Conventional artificial interface coatings can address the dendrite growth in aqueous zinc-ion batteries (AZIBs) by homogenizing the Zn²⁺ flux, but the coatings may still fail due to corrosion by free water molecules. Herein, inspired by the hydrophobic architecture of waterfowl feathers, a dual-functional hexadecanethiol (HDT)-Ag@Zn anode with zincophilic and superhydrophobic characteristics was successfully constructed. A feather-like Ag structure is in situ grown on a zinc substrate via a replacement reaction, and an HDT monolayer can be assembled through molecular self-organization. This cross-scale architecture synergistically optimizes zinc deposition kinetics and suppresses interfacial side reactions.
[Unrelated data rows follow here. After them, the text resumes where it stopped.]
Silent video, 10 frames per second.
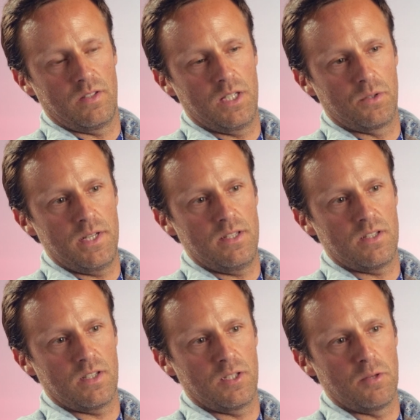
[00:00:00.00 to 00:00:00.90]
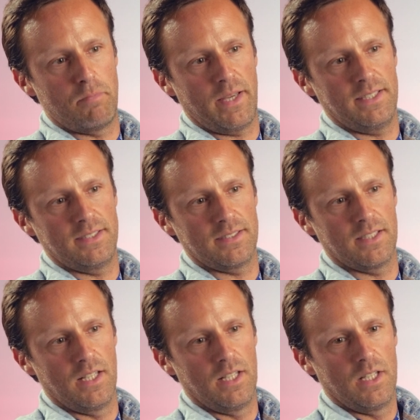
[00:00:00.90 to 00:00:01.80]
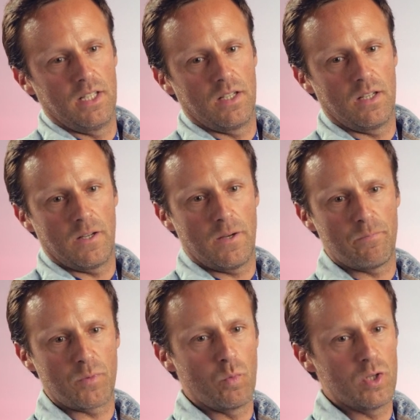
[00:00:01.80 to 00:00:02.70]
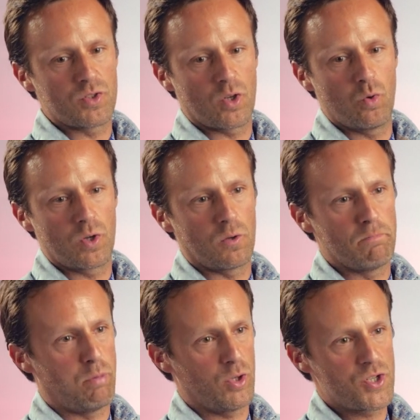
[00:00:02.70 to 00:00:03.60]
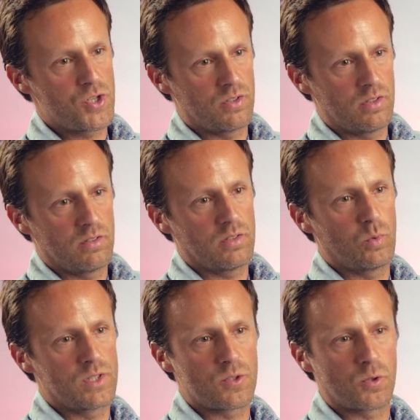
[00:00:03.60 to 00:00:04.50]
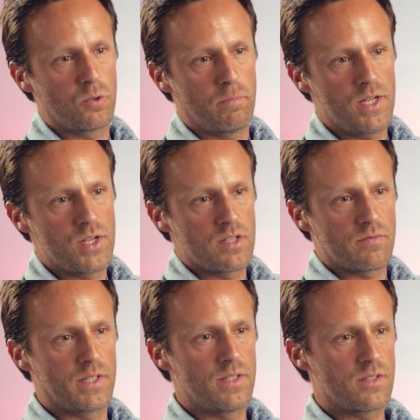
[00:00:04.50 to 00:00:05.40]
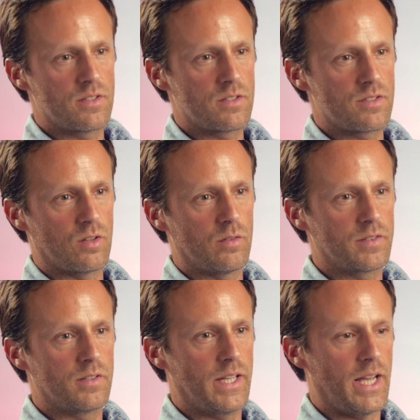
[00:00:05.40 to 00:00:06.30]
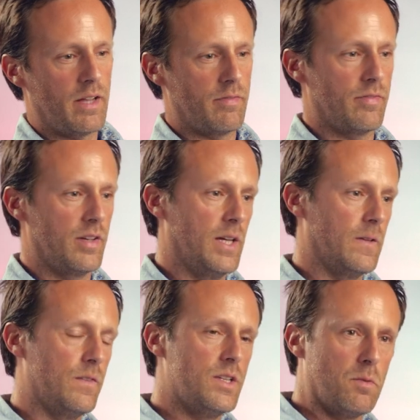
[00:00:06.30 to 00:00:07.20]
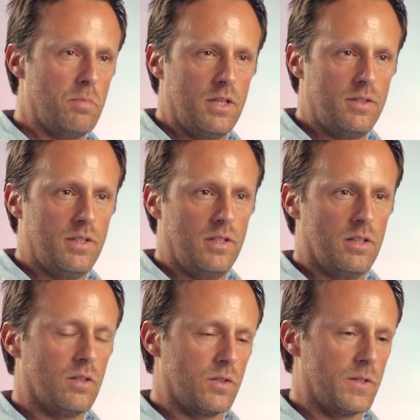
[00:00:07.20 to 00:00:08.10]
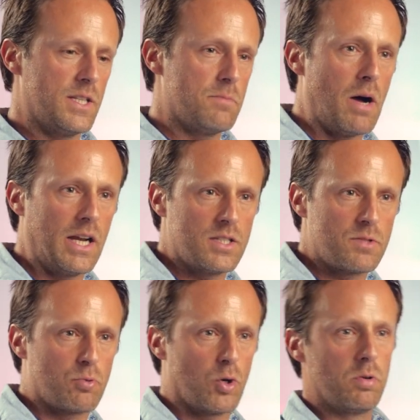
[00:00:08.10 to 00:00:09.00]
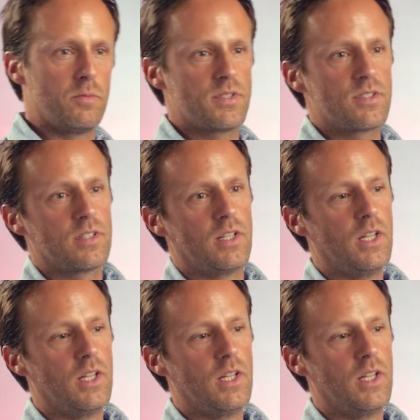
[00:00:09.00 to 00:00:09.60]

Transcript: decrease the pace. We also work on posture with stroke patients, for instance. Often they have disability or disbalance problems.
The symmetric battery assembled with an HDT-Ag@Zn anode cycles stably for over 2600 h at 1 mA cm^–2 for 1 mAh cm^–2. The HDT-Ag@Zn//V₂O₅ full cell delivers a remarkable capacity retention of 92.2% after 3500 cycles at 5 A g^–1. This work provides new insights into resolving critical bottlenecks in AZIBs through bioinspired interface design, promoting practical application in next-generation energy storage systems.